Le bedeau ahuri parlemente quelques instants avec la prévenue et son accusateur. Il tente sans doute une réconciliation ; mais finalement il prend la malheureuse par les épaules, malgré sa résistance désespérée, et la met rougissante, anéantie, hors du banc.

C’est égal, j’aime mieux rester Gros Jean, que d’être M. le juge et d’avoir reçu la décharge électrique des yeux indignés de l’infirme, je n’en dormirais plus !…
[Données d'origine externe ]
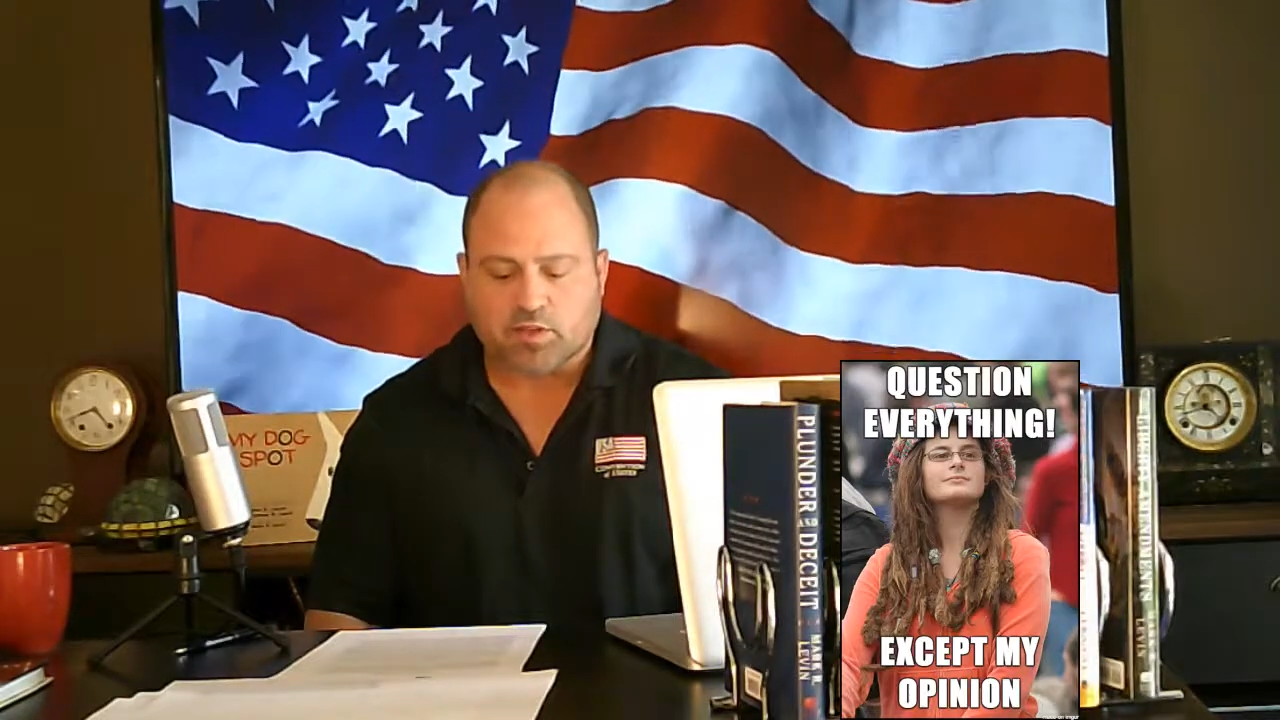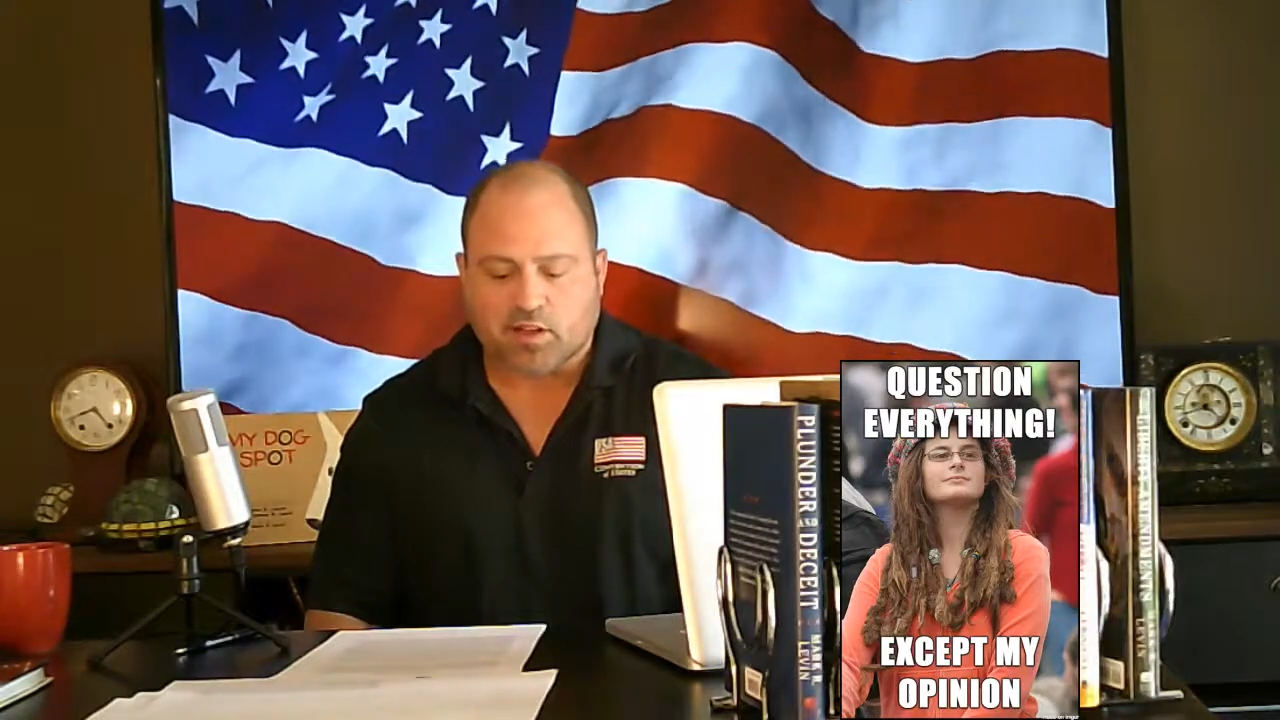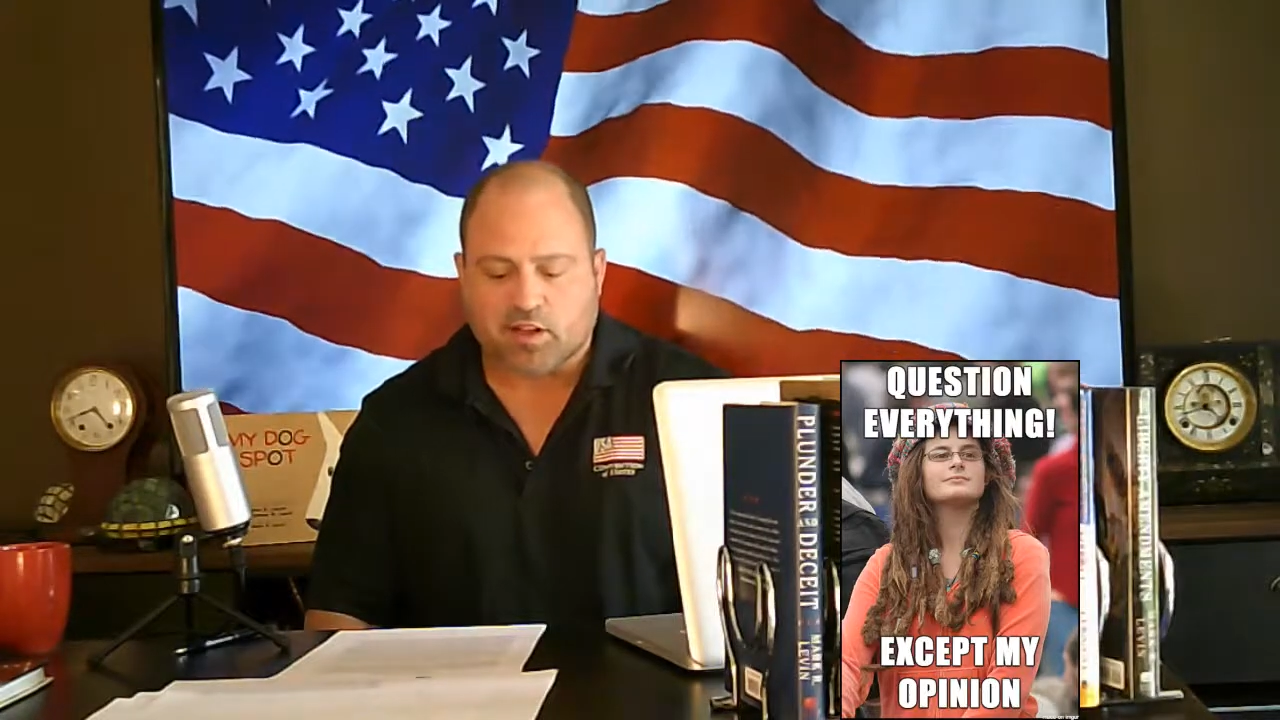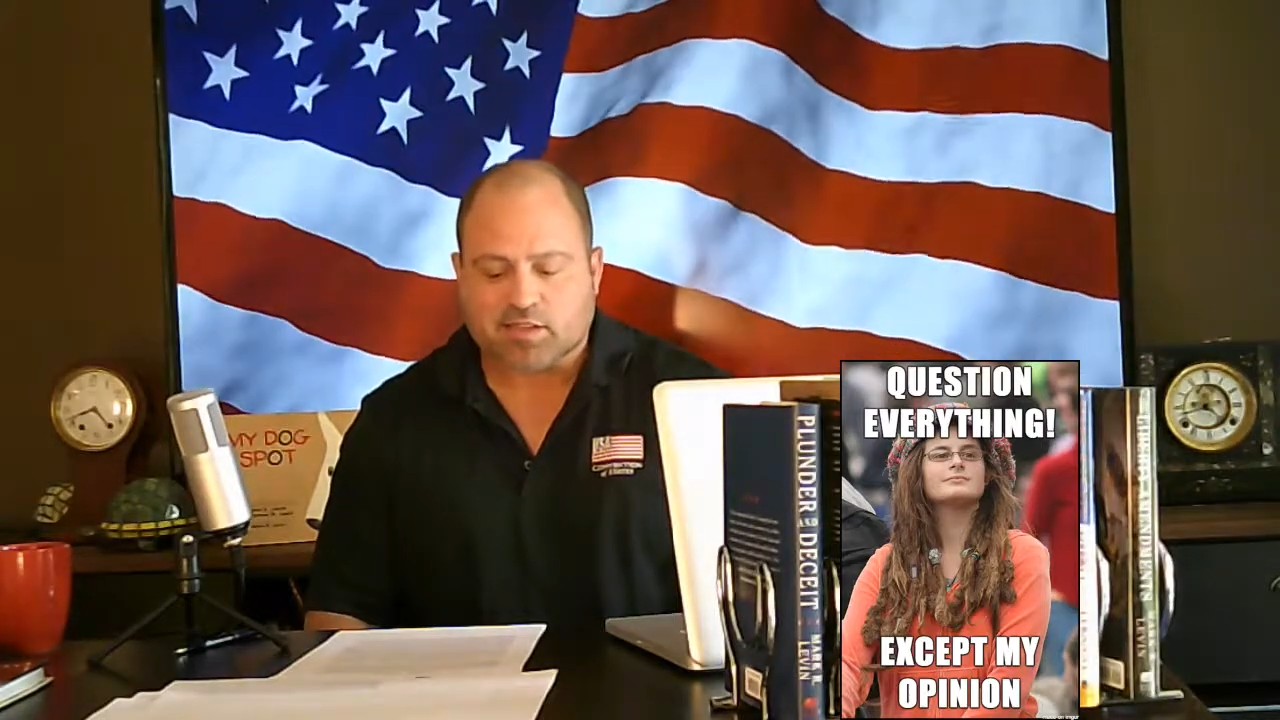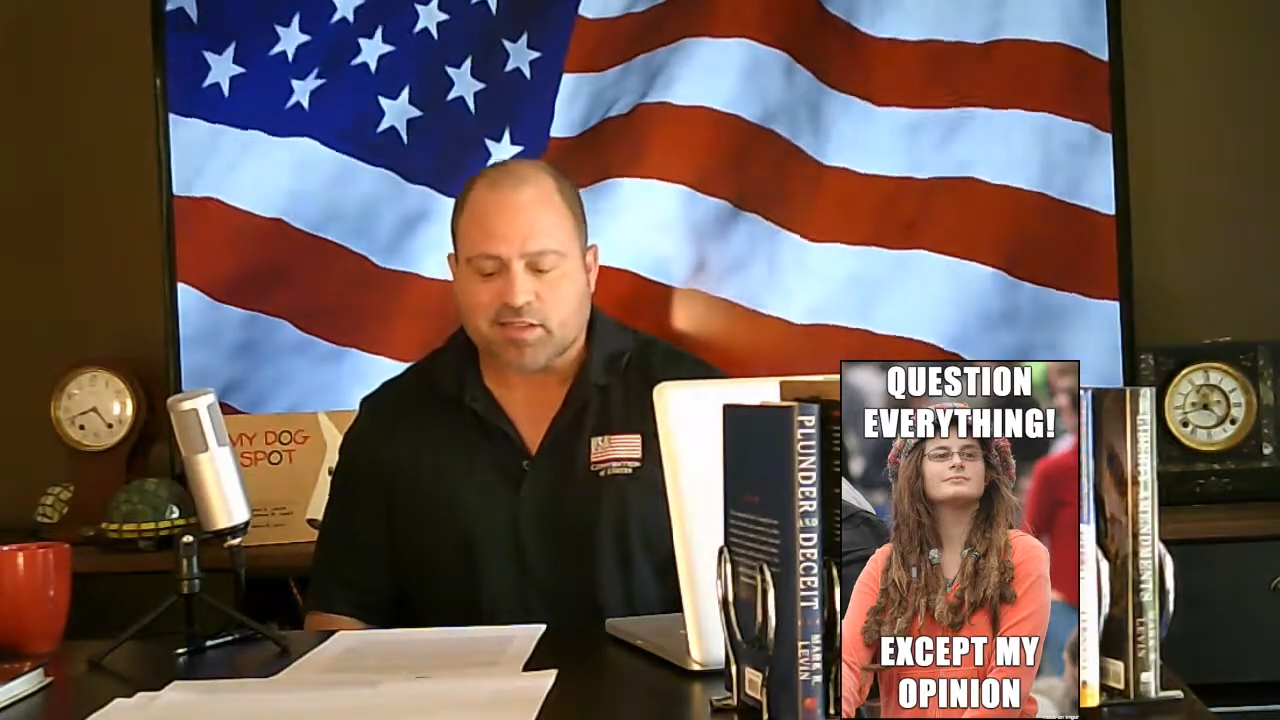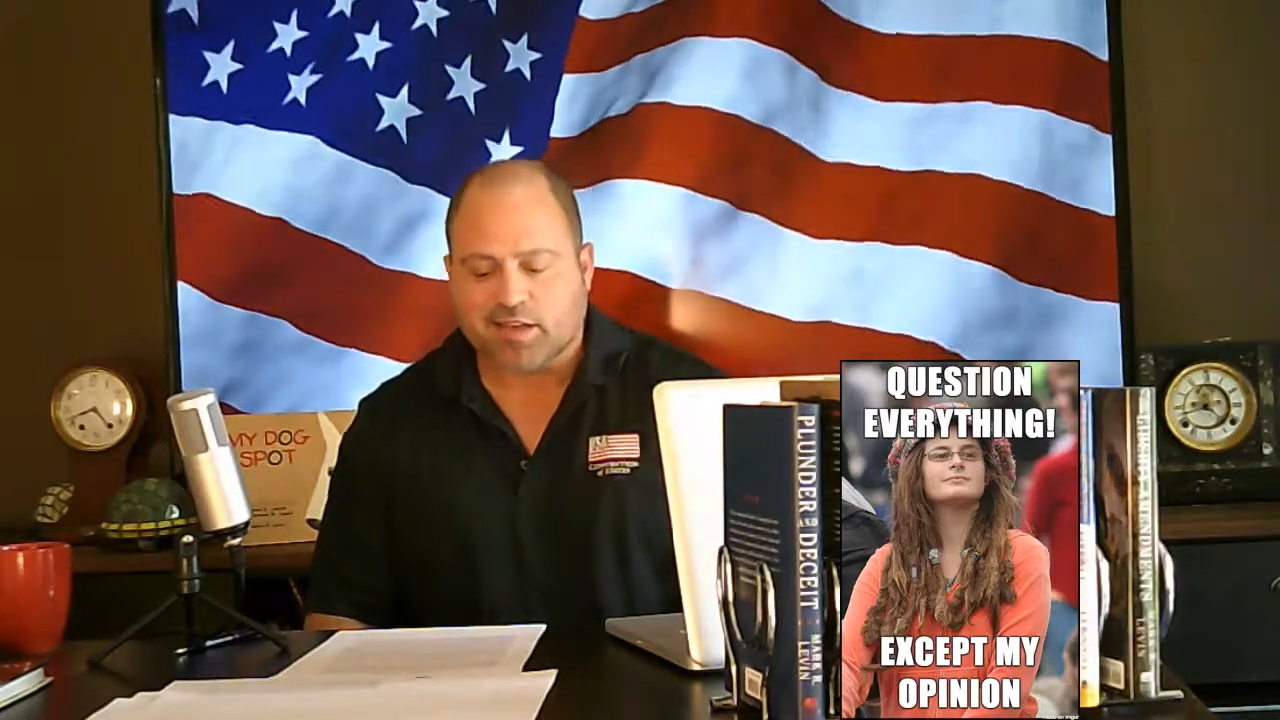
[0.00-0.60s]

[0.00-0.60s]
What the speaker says: lost and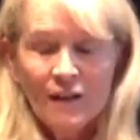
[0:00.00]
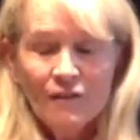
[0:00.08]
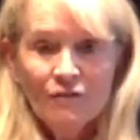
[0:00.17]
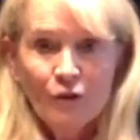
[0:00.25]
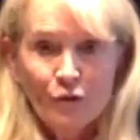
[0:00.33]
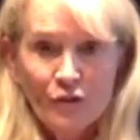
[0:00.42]

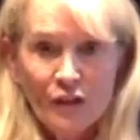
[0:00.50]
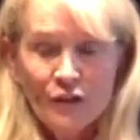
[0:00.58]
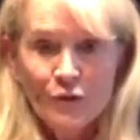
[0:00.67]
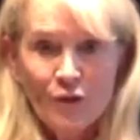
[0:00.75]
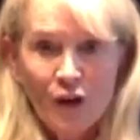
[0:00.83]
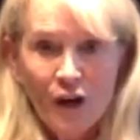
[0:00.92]
photo that
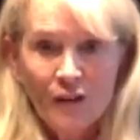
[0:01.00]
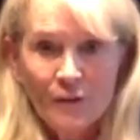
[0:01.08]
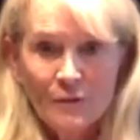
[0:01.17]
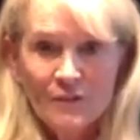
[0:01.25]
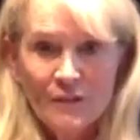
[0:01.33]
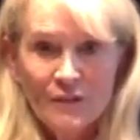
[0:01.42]
you caught that
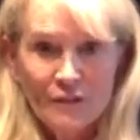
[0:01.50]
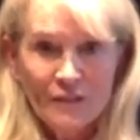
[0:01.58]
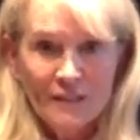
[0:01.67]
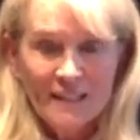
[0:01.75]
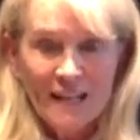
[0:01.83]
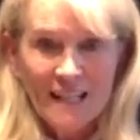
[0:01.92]
was featured in
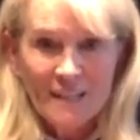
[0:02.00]
Skies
Si un représentant du sexe fort a si bien déshonoré la prérogative que le Créateur lui a octroyée, pour être juste, il faut dire que vous n’êtes pas impeccables, mesdames. Avoir des prises de becs, même des prises de cheveux à la porte des confessionnaux, revenir du tribunal de la pénitence l’âme bien blanche, mais la robe en lambeaux et des scalpes à la ceinture, voilà des exploits plus dignes d’une poissarde que d’une chrétienne. Allons, le bedeau a bien assez à faire de veiller à la sûreté de l’église, d’expulser les pochards, les chiens et les filous, sans avoir à interposer sa pacifique hallebarde, entre vos élégantes personnes. Calmez vos nerfs, car le Jésus, qui jadis chassa les profanateurs du temple, pourrait bien se lever encore une fois, et vous rappeler au respect de sa maison laquelle doit être le cénacle de la prière, où les croyants s’unissent en conformité de cœur dans un même sentiment de piété. S’il existe au dehors des distinctions de castes, que tous soient égaux devant le Seigneur, c’est le vœu de Léon XIII, dont la grande voix carillonne à l’univers, l’amour et la paix.